I feel musicians tend to make the best traders. And yes, I mean musicians in a very androgynous way. Trading is much more art than science. A lot of engineers pinpoint and factual people tend to over-complicate trading and want it to have all this concreteness that simply isn’t there. Understandably, engineers, if you build a bridge, pipeline or dam, you really cannot afford to be wrong.

I was racking my brain, trying to figure out why musicians in particular make the best traders. I didn’t want to say “Oh, well, it’s because they are creative and musicians can peer into the soul of life.” That is a little too deep and whimsical. I will likely stumble upon a lot of stereotypes about musicians in the next few paragraphs.

Yes, if you are a singer, I will classify you as a musician because your voice is your instrument. At my last place of employment, 40% of the employees are musicians. As in professional musicians. We even have one of the top cello players in the world (based on my opinion). He is much more humble but what do I know, I’m a simple pedestrian in our highway of talent in our office. I only play one instrument quite effectively: the FM dial.

LOOK AT THE LINES
Have you ever seen sheet music? Now, if the image below contains a horrible song or any profanity, I apologize. This might as well be hieroglyphs smeared in mustard to me. Look at the page for a moment though. It oddly resembles support and resistance lines, right?

sheet-music2.jpeg

LIKE A BAR CHART
And the notes resemble bar charts. Again, this is all my opinion, but maybe those who can read sheet music can pick up on technical analysis very quickly. I’m not sure if this is ignorance or not, but if you claim to be a musician and you can’t read sheet music you’re not a true musician. Now you might be incredible performer but you are not a professional. That’s like claiming to be a chef and not knowing the menu of your restaurant.

TAKE IT EASY
Musicians also tend to stress out less than most. Music heals the soul and calms the beast inside of us all. Therefore they tend to work and live with a sense of enlightenment and calmness.

That same gift can also be a curse for some musicians. As a general consensus, musicians tend to procrastinate and rarely develop a sense of urgency and proper time management skills. There is always the exception. And as a dichotomy of traits, you know a great musician has the ability to really put time and energy into learning something. I tried playing the guitar for 6 months. I liked it at first and comparing the initial struggles to beginning traders, it was the conditioning that I lacked. The simple discipline of doing it over and over until I mastered the craft. (As a separate excuse, for a man’s man, I have very weak thumbs. I know that’s quite an odd statement to make at this point in our relationship but it’s the truth.)

LOOKING WITHIN
In my past interviews, anytime I was asked “Jerremy, what would you say your two biggest weaknesses are?” I reply “my thumbs and my spelling.” I am a horrible speller. At times it takes me a solid three to four minutes to just get close enough so Google knows what the heck I am trying to spell. Last week, I couldn’t figure out how to spell apropos and at some point, I asked the famous cello player who sits next to me in the office. He’s quite good at spelling and well, everything else really.

Without digressing much further, musicians have a real knack for picking up trading quickly and becoming quite good if enough time is devoted. I think this does boil down to certain cognitive abilities, the ability to be semi-patient and potentially have an initial leg up on other traders when it comes to learning line drawing and the basics of technical analysis, due in part, to their work with sheet music.

For now, I will continue to be the greatest, most innovative air instrument player you are likely to ever meet.
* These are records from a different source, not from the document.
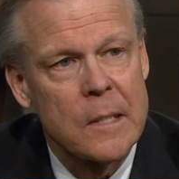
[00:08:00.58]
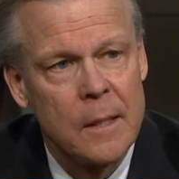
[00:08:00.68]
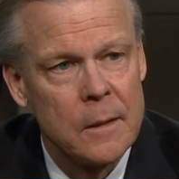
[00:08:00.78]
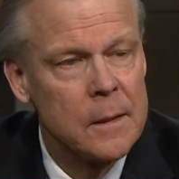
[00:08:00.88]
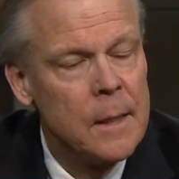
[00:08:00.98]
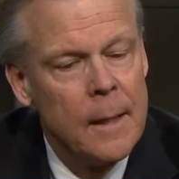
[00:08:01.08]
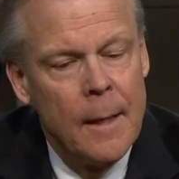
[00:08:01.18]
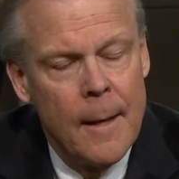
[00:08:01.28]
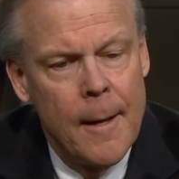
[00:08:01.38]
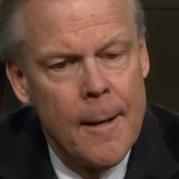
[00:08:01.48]
skill.
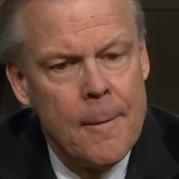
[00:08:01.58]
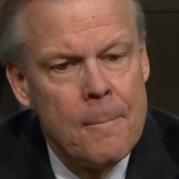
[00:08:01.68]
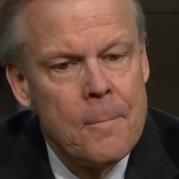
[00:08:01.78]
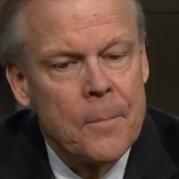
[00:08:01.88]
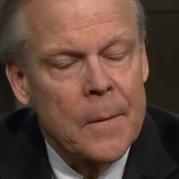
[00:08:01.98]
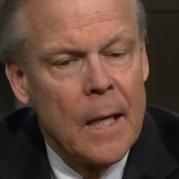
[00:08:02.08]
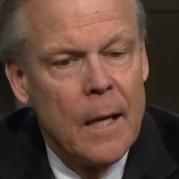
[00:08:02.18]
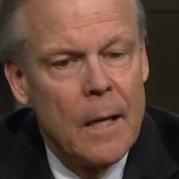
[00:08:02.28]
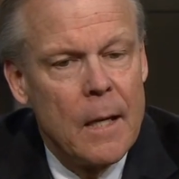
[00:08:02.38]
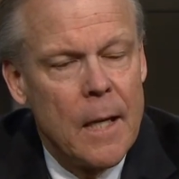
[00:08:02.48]
Um,
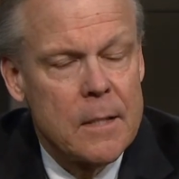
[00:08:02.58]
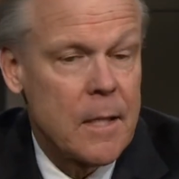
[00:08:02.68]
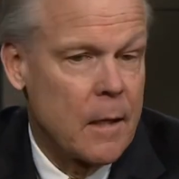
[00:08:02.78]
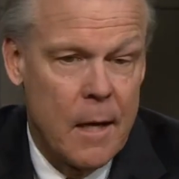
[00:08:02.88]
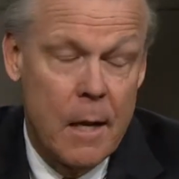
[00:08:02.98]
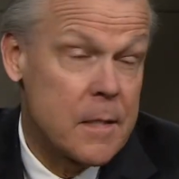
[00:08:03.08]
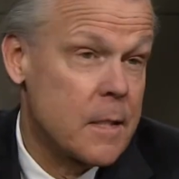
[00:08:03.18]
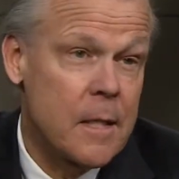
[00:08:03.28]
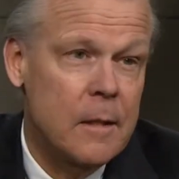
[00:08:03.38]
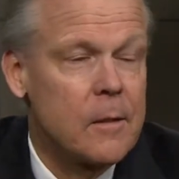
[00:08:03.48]
I started out, as I
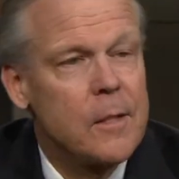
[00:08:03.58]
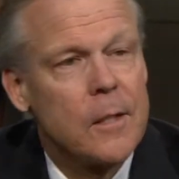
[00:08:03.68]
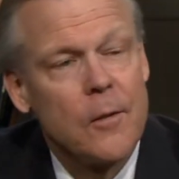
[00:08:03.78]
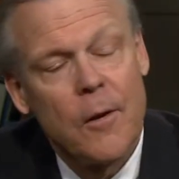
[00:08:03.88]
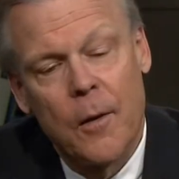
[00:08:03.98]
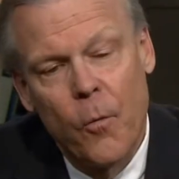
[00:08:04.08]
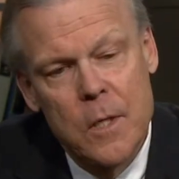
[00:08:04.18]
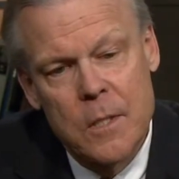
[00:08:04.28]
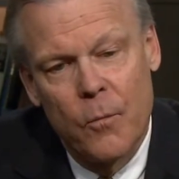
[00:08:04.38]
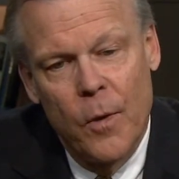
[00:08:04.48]
said, in the theater. I
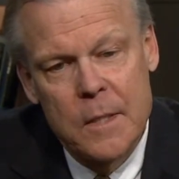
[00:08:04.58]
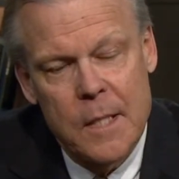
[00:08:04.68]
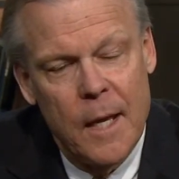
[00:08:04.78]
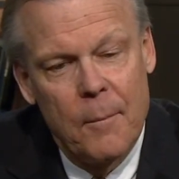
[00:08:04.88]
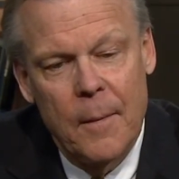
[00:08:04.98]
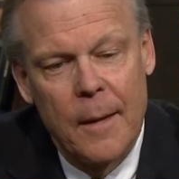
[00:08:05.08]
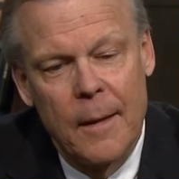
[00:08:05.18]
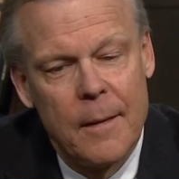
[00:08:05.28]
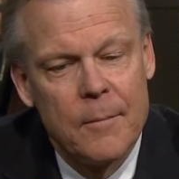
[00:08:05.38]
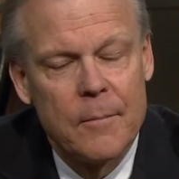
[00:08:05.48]
was at one time,
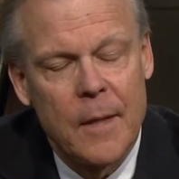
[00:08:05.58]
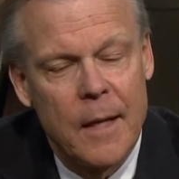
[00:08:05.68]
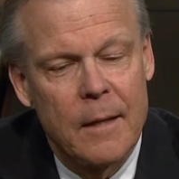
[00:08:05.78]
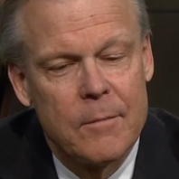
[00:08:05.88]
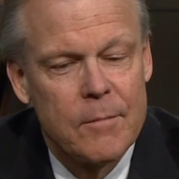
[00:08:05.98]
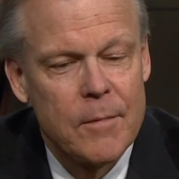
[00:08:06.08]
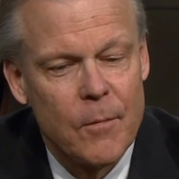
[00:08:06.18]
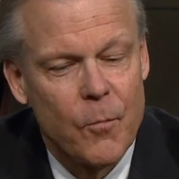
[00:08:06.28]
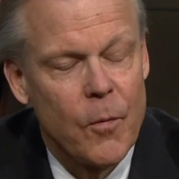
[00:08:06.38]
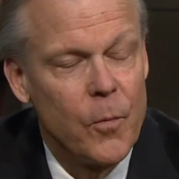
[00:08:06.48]
um, I
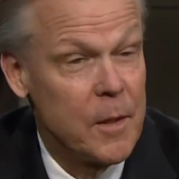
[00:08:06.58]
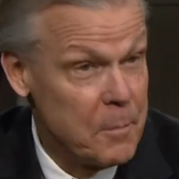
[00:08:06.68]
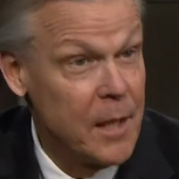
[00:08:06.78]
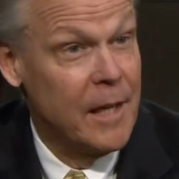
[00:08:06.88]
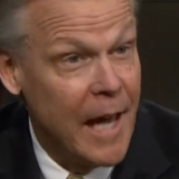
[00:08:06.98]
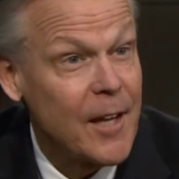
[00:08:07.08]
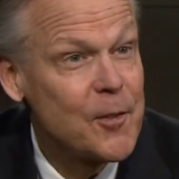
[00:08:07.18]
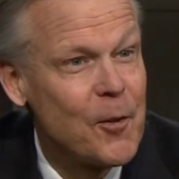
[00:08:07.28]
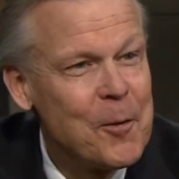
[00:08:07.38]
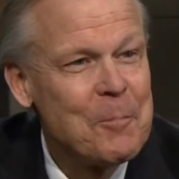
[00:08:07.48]
will admit, an
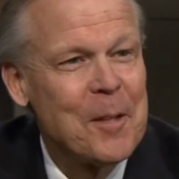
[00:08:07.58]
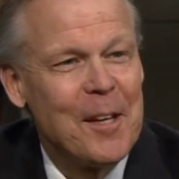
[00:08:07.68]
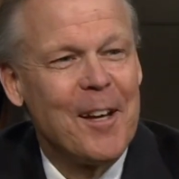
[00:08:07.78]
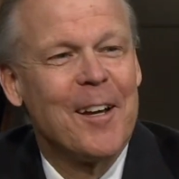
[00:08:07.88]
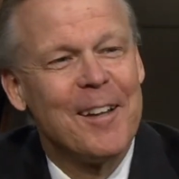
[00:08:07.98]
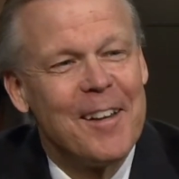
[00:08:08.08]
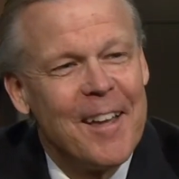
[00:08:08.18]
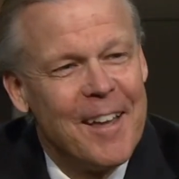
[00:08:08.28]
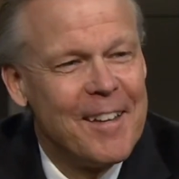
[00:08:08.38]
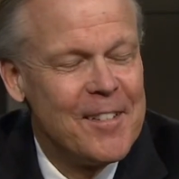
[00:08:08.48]
actor. Uh,
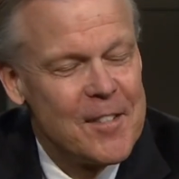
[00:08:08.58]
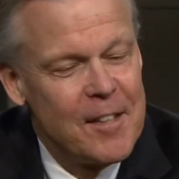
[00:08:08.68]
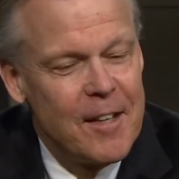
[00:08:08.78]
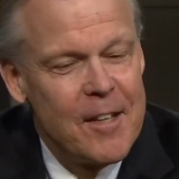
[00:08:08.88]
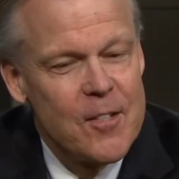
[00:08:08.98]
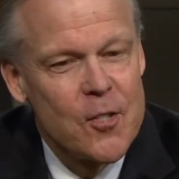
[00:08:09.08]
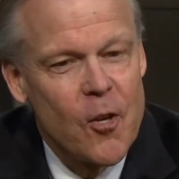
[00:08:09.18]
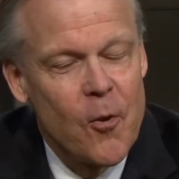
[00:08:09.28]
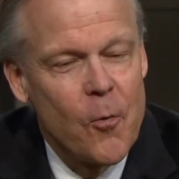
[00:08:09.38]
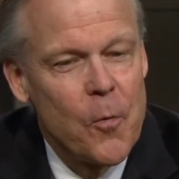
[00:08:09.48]
and uh,
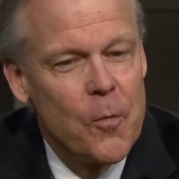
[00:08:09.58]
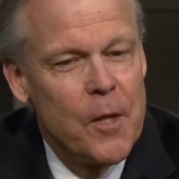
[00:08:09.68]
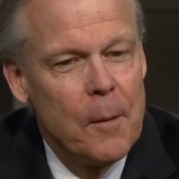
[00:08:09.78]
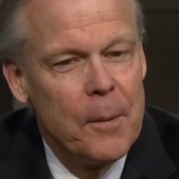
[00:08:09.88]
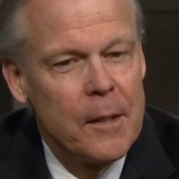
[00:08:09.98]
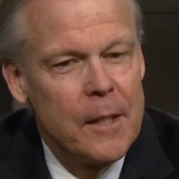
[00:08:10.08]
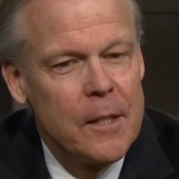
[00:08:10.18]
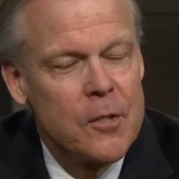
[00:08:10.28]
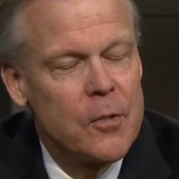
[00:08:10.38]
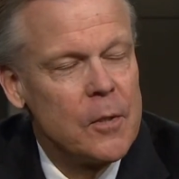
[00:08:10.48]
so the ability
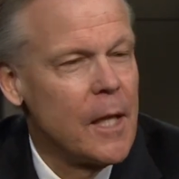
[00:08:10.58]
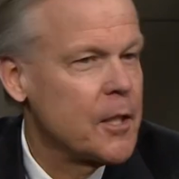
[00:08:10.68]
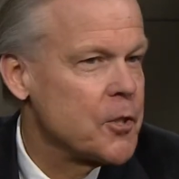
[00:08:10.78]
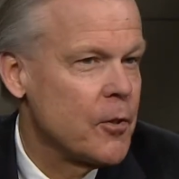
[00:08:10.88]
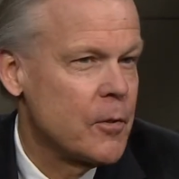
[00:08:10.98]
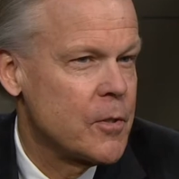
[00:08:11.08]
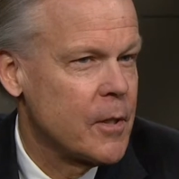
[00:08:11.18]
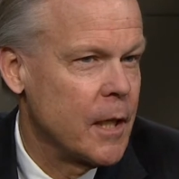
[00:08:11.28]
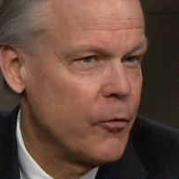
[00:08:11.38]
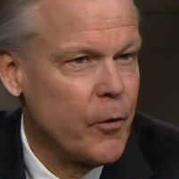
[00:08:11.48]
to lecture, to
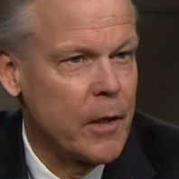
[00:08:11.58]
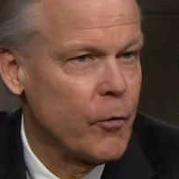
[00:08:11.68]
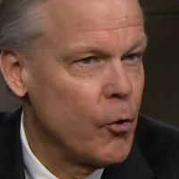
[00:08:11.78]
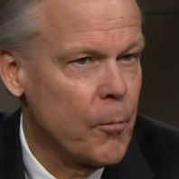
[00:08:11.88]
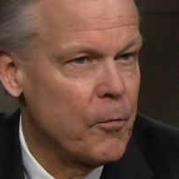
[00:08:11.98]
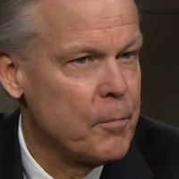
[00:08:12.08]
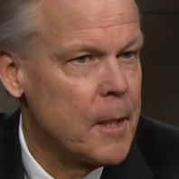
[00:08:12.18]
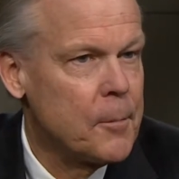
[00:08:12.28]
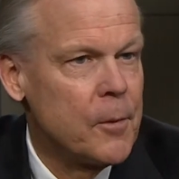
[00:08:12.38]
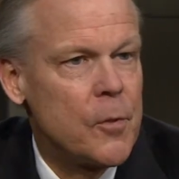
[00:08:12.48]
get in front of a group of
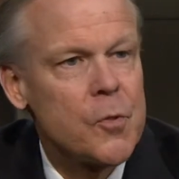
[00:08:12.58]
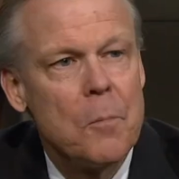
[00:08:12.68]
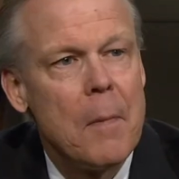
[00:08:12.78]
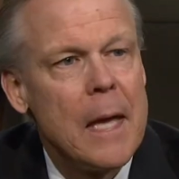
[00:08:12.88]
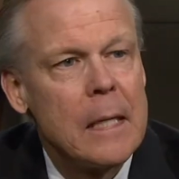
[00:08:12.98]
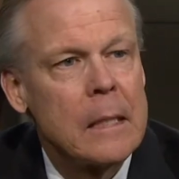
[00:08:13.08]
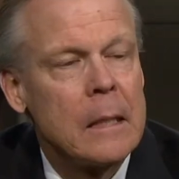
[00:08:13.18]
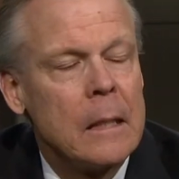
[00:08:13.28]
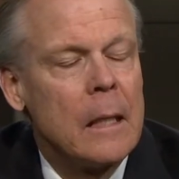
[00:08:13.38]
people, to make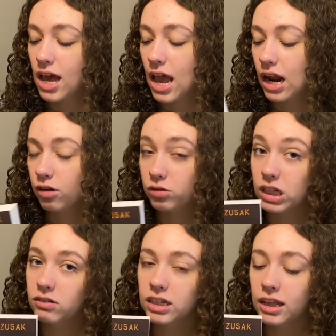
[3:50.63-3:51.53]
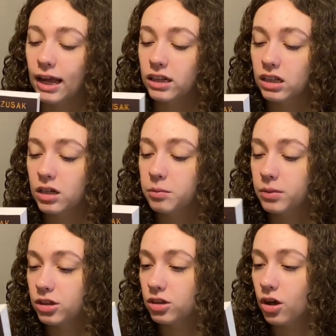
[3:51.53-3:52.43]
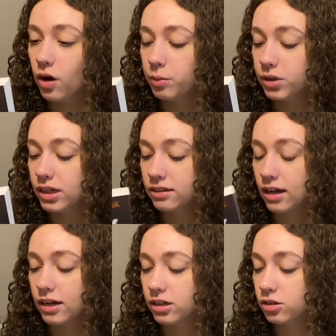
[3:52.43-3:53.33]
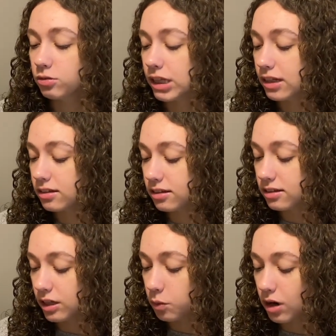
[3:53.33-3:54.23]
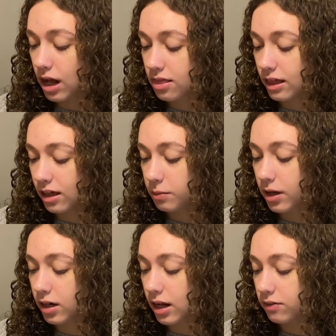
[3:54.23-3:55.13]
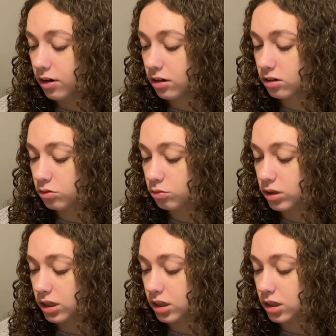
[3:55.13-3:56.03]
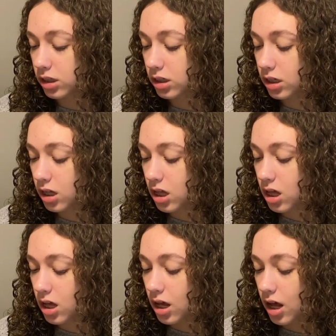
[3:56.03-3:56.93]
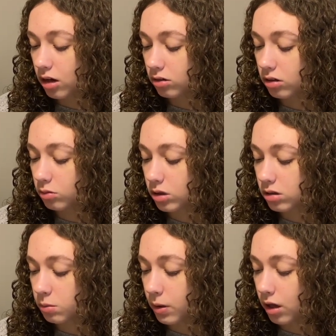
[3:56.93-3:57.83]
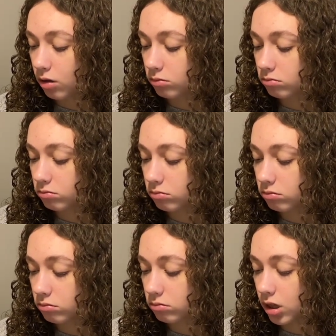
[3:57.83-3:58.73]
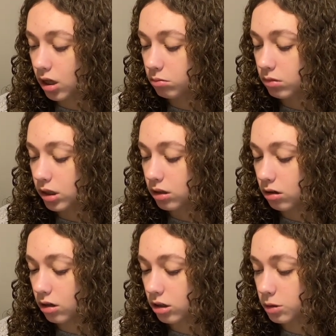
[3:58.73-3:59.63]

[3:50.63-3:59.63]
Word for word: and I really really like them so I'm really excited to read this and see what I think about it I've heard it's really good I don't know what it's about like I'm being 100%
I have a wide range of musical instruments that I will “air jam” on, quite diverse indeed. I will still adamantly suggest to struggling traders, as a professional musician will to a pupil, if you want to master the craft, master the art. To master the instrument you have to condition yourself to do so. This can sometimes take the better part of one year to solidly feel comfortable with your lines, analysis, and confident in your decisions.

ITS ALWAYS CHANGING
The market moves every day, every hour, and every second. It’s always changing, adapting and moving in an organic way. If you, as a trader, do not change, learn, grow, adapt and condition yourself every day, hour, or second, those who do will make the market their play ground.